Task brief: Your job is to copy all the entries precisely as they stand.
[Opening Records section]
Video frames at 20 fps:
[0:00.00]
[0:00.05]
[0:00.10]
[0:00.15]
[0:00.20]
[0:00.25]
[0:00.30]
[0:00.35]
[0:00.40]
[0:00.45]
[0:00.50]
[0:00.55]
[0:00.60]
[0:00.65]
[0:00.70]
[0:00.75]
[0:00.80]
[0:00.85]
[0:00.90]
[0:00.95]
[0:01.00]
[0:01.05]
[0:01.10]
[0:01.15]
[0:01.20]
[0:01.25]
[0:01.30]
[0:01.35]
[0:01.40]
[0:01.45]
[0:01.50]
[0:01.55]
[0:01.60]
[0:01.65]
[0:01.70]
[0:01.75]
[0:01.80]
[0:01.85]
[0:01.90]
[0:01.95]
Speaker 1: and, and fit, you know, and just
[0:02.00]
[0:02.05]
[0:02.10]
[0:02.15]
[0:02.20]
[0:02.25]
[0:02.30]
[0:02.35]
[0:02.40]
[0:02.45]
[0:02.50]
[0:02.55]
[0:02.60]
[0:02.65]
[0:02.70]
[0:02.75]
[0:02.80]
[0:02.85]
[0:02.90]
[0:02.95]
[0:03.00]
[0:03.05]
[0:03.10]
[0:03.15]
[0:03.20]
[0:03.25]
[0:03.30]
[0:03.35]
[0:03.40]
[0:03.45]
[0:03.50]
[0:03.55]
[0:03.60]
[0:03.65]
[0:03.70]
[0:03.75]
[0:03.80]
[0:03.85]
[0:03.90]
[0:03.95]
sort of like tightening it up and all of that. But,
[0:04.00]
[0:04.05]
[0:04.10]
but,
[Closing Records section]
Written solution:
Video frames at 20 fps:
[0:00.00]
[0:00.05]
[0:00.10]
[0:00.15]
[0:00.20]
[0:00.25]
[0:00.30]
[0:00.35]
[0:00.40]
[0:00.45]
[0:00.50]
[0:00.55]
[0:00.60]
[0:00.65]
[0:00.70]
[0:00.75]
[0:00.80]
[0:00.85]
[0:00.90]
[0:00.95]
[0:01.00]
[0:01.05]
[0:01.10]
[0:01.15]
[0:01.20]
[0:01.25]
[0:01.30]
[0:01.35]
[0:01.40]
[0:01.45]
[0:01.50]
[0:01.55]
[0:01.60]
[0:01.65]
[0:01.70]
[0:01.75]
[0:01.80]
[0:01.85]
[0:01.90]
[0:01.95]
Speaker 1: and, and fit, you know, and just
[0:02.00]
[0:02.05]
[0:02.10]
[0:02.15]
[0:02.20]
[0:02.25]
[0:02.30]
[0:02.35]
[0:02.40]
[0:02.45]
[0:02.50]
[0:02.55]
[0:02.60]
[0:02.65]
[0:02.70]
[0:02.75]
[0:02.80]
[0:02.85]
[0:02.90]
[0:02.95]
[0:03.00]
[0:03.05]
[0:03.10]
[0:03.15]
[0:03.20]
[0:03.25]
[0:03.30]
[0:03.35]
[0:03.40]
[0:03.45]
[0:03.50]
[0:03.55]
[0:03.60]
[0:03.65]
[0:03.70]
[0:03.75]
[0:03.80]
[0:03.85]
[0:03.90]
[0:03.95]
sort of like tightening it up and all of that. But,
[0:04.00]
[0:04.05]
[0:04.10]
but,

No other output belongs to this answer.